Was genau ist eine Syringomyelie?

Der Begriff Syringomyelie beschreibt für zystische Hohlräume im Rückenmark. Das Wort stammt aus dem Griechischen und bezeichnet Hohlräume tubulärer Form. Die Bezeichnung Syringomyelie leitet sich von dem Begriff Syrinx ab und setzt sich aus diesem und dem Begriff Myelos (griechisch: Rückenmark) zusammen, also langgestreckter flüssigkeitsgefüllter Hohlraum im Rückenmark. Einige Wissenschaftler unterscheiden intramedulläre Zysten in Syringomyelie und Hydromyelie

Der Begriff Hydromyelie bezeichnet die Ansammlung von Flüssigkeit innerhalb eines

erweiterten Zentralkanales im Rückenmark. Syringomyelie beschreibt Hohlräume im Gewebe des Rückenmarks, die nicht mit dem Zentralkanal in Verbindung stehen.

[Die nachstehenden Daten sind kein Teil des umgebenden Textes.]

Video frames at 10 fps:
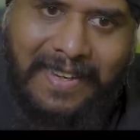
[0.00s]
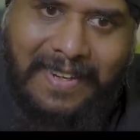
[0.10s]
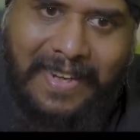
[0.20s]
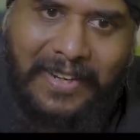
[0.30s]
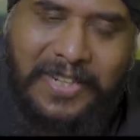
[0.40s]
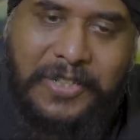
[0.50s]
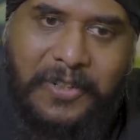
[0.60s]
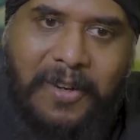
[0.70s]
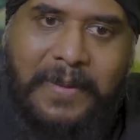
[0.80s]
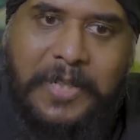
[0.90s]
Like it should
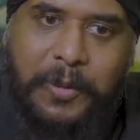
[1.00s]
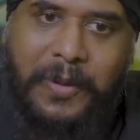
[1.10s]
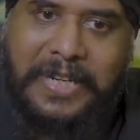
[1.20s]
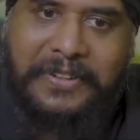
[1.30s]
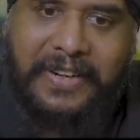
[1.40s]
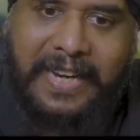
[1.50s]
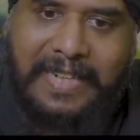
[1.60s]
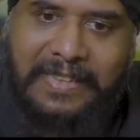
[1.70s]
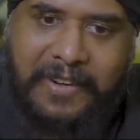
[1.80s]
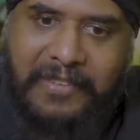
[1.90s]
not be too
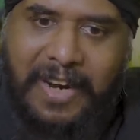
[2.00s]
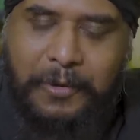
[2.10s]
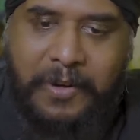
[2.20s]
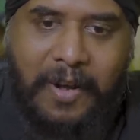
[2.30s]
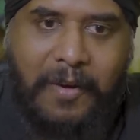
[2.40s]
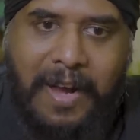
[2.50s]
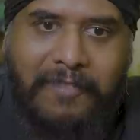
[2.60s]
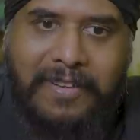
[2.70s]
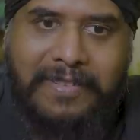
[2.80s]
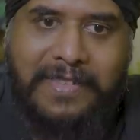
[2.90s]
intricate that we have to now
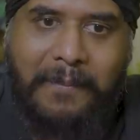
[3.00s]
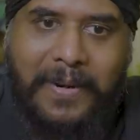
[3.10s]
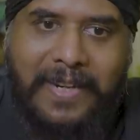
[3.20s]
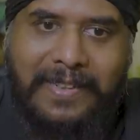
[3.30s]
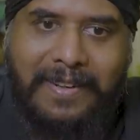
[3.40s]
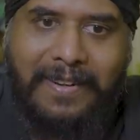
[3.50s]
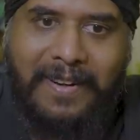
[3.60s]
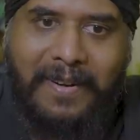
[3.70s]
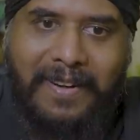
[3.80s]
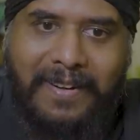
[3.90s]
have a separate
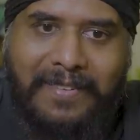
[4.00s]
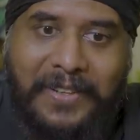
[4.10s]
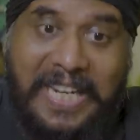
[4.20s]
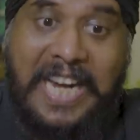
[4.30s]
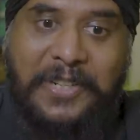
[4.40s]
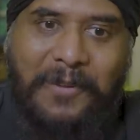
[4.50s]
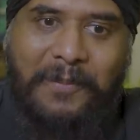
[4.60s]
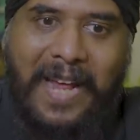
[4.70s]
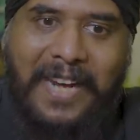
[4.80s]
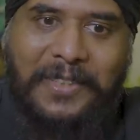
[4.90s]
creative
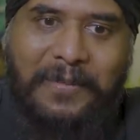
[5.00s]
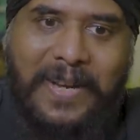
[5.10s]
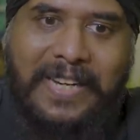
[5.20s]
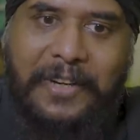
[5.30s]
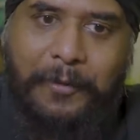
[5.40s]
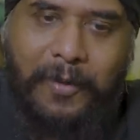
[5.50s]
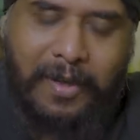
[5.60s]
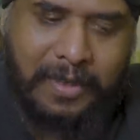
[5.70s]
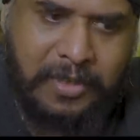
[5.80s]
plan to make it work.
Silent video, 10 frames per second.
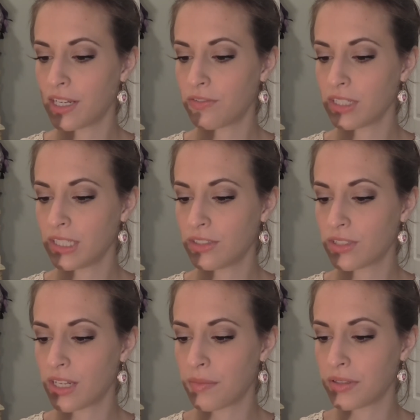and I finally
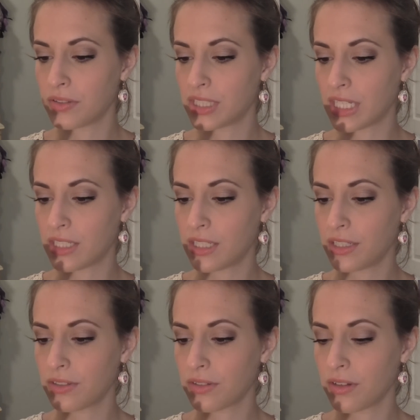used it up. It was scented
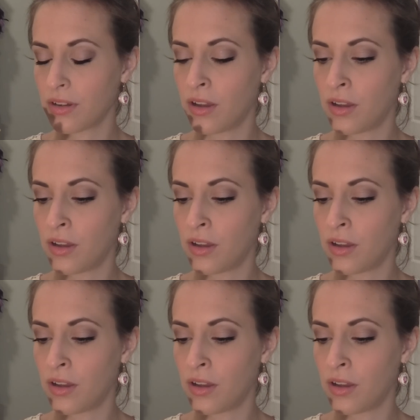like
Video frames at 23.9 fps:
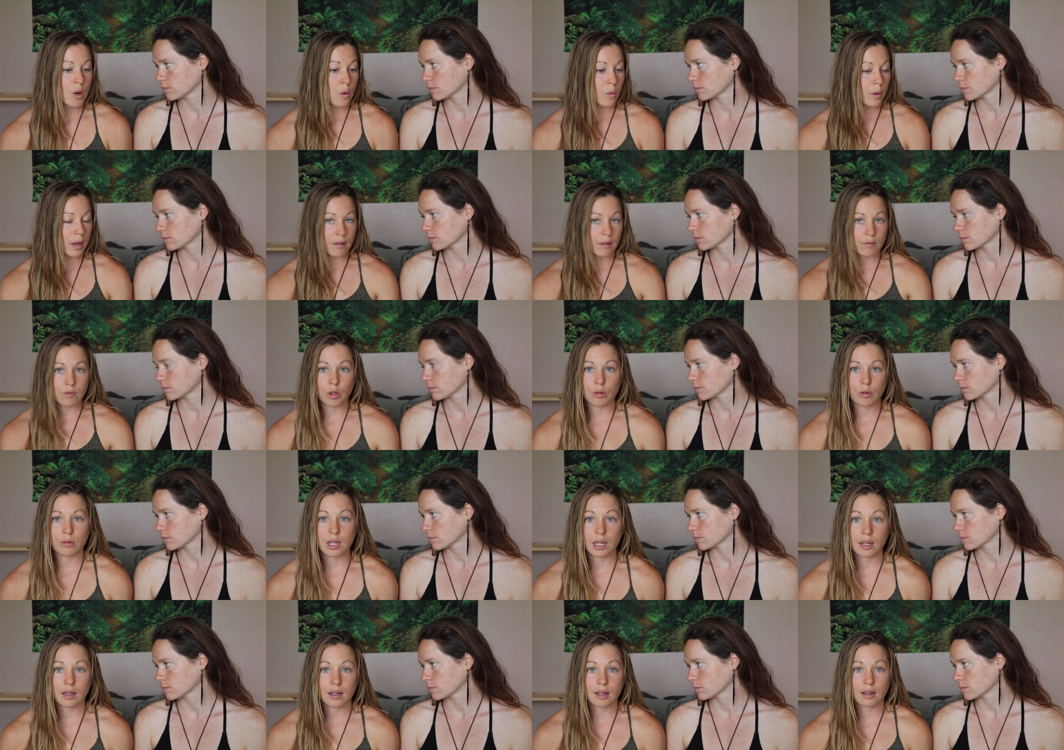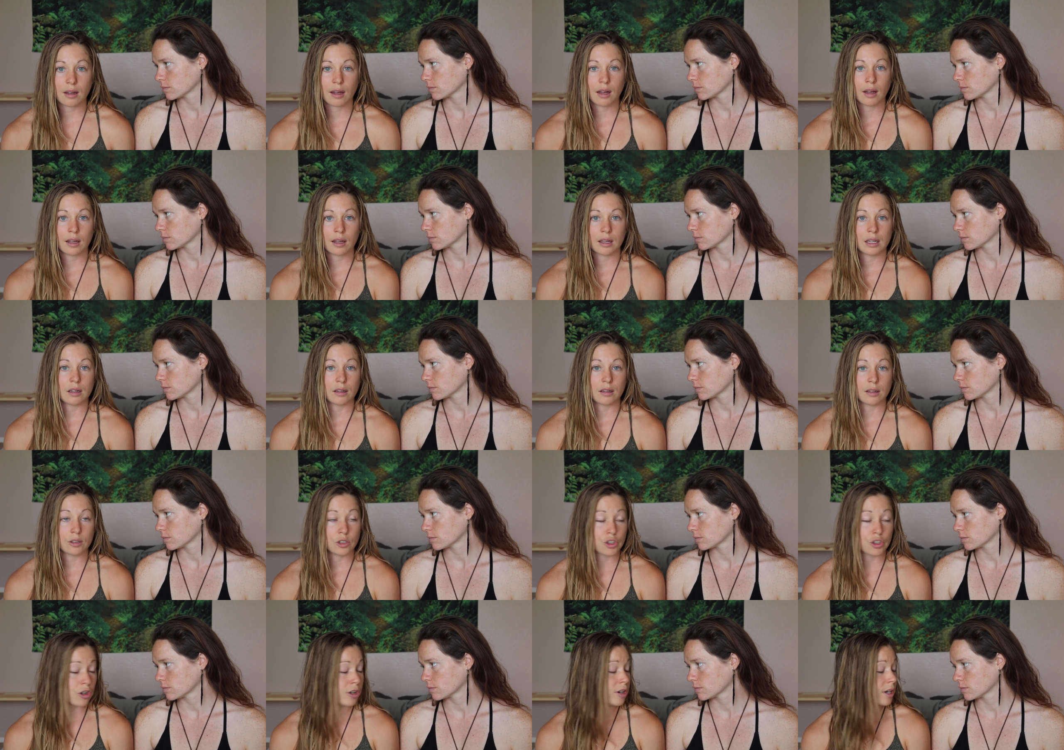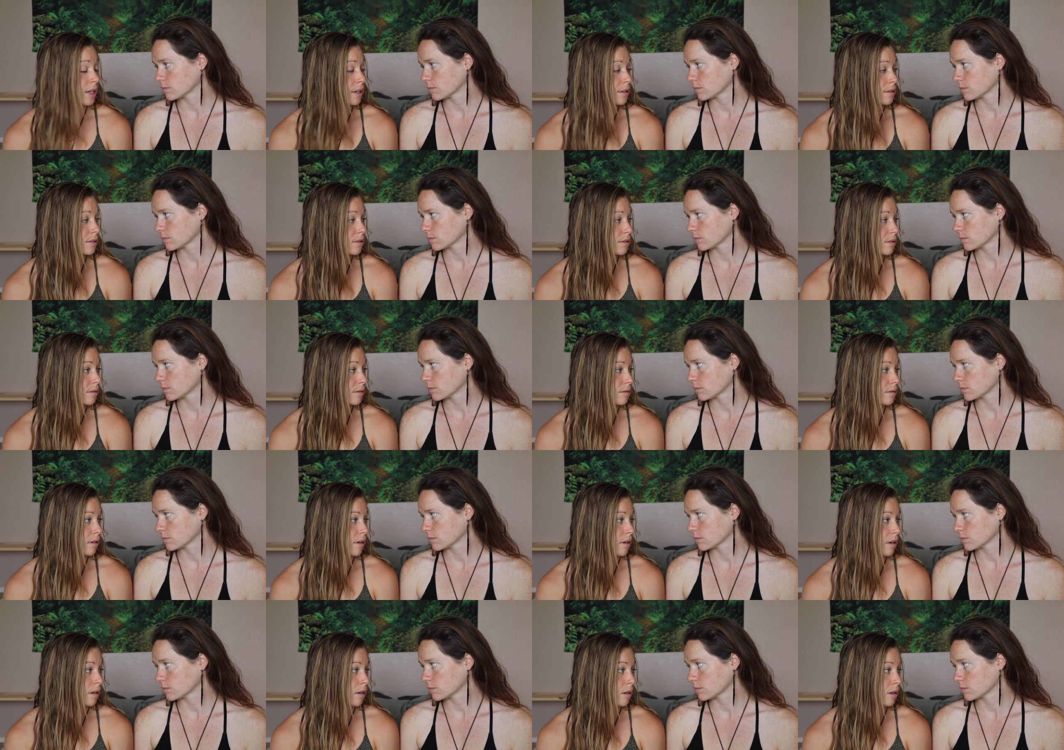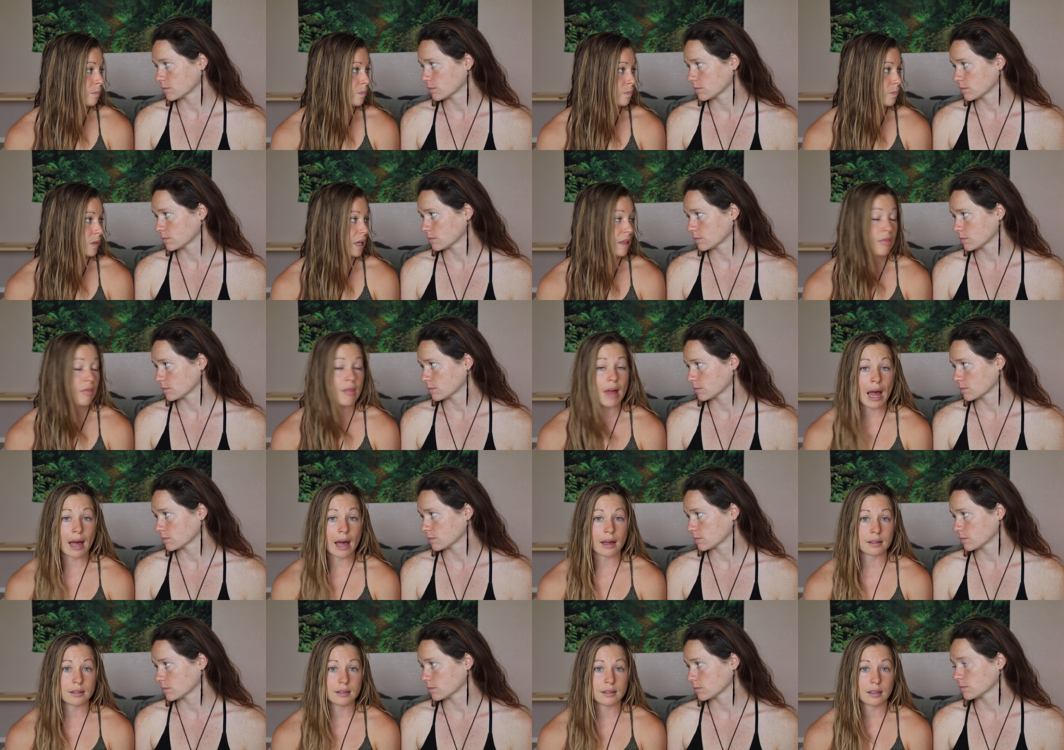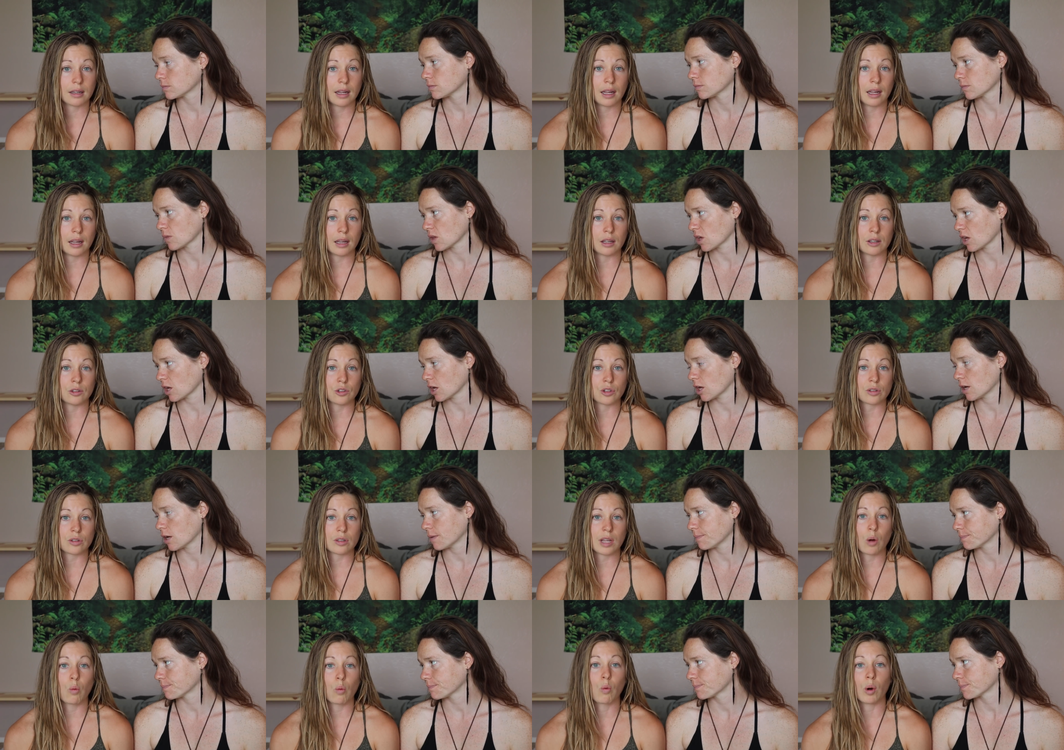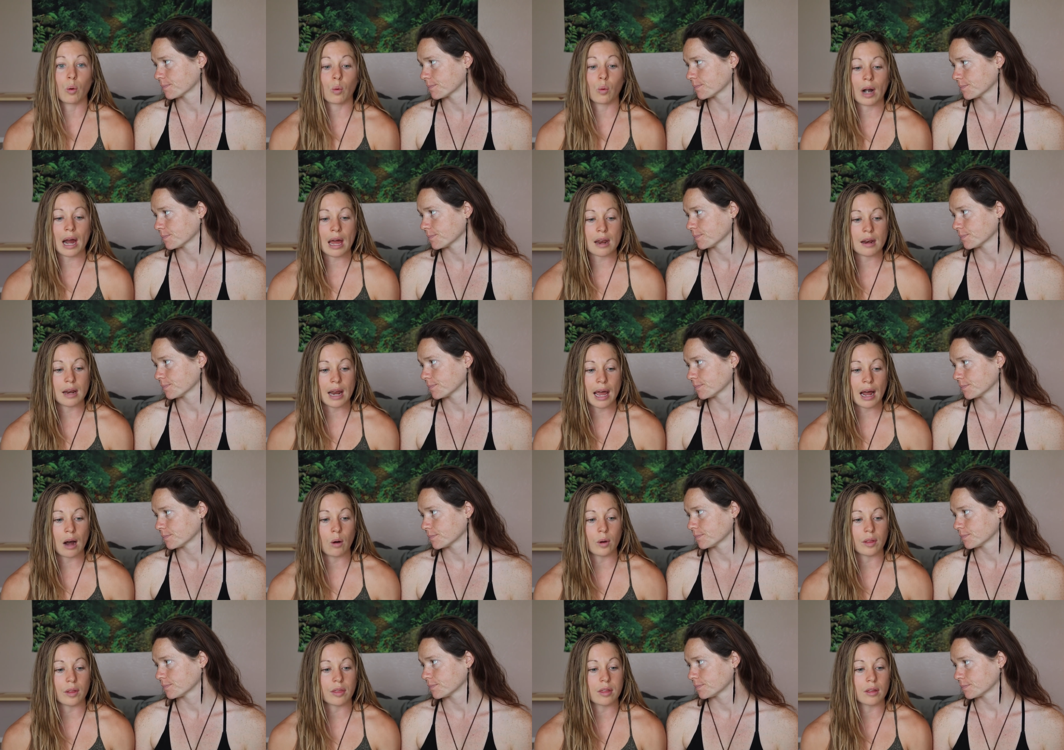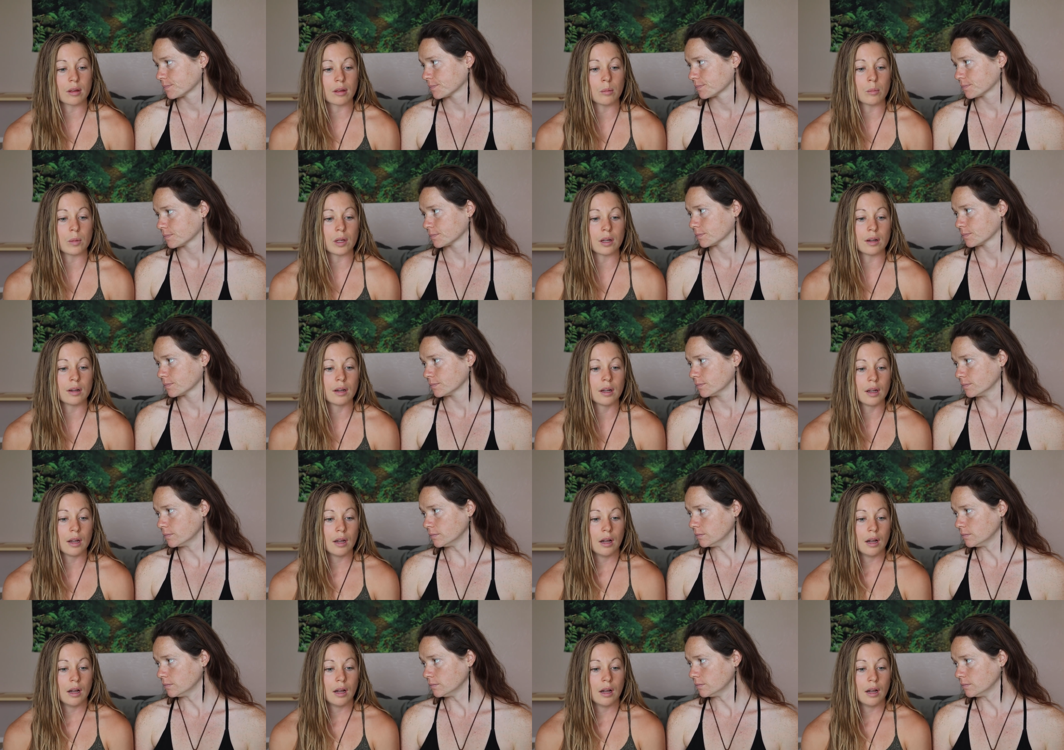Speaker 1: We have unique uh, journeys um, in that, and yeah. just like where we're at now with them. And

Letztere stehen in der Regel in Zusammenhang mit einem vorangegangenen Rückenmarkstrauma (Trauma, Infarkt, Blutung, Myelitis). Oft liegen Übergangsformen zwischen der Syringo- und Hydromyelie vor, weshalb die wissenschaftliche Bezeichnung dieser Erkrankung eigentlich Syringohydromyelie lautet.  Es hat sich im normalen Sprechgebrauch aufgrund des einfacheren Begriffes aber die Syringomyelie, oder noch kürzer Syrinx durchgesetzt.